WORK INSTRUCTIONS: Return, verbatim and in full, the records that follow, but not their pictures.

● ● ●

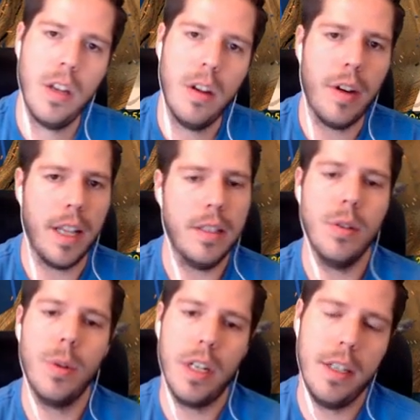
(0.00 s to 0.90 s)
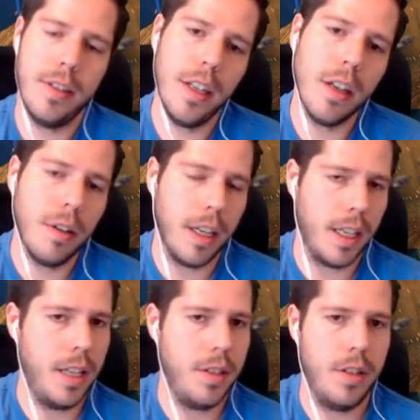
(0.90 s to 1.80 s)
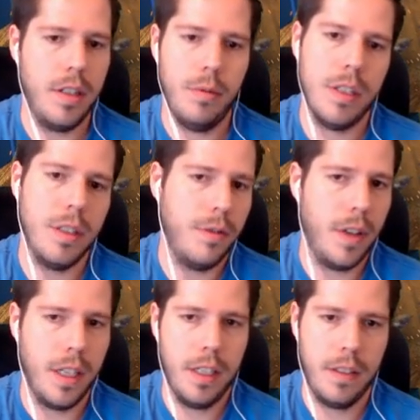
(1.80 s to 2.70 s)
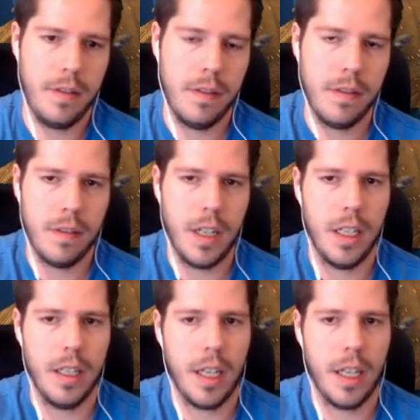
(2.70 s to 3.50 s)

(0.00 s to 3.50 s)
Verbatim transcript: All right, so we're gonna see a great catcher, which is fine, right?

● ● ●

RESPONSE AREA:
(0.00 s to 0.90 s)
(0.90 s to 1.80 s)
(1.80 s to 2.70 s)
(2.70 s to 3.50 s)

(0.00 s to 3.50 s)
Verbatim transcript: All right, so we're gonna see a great catcher, which is fine, right?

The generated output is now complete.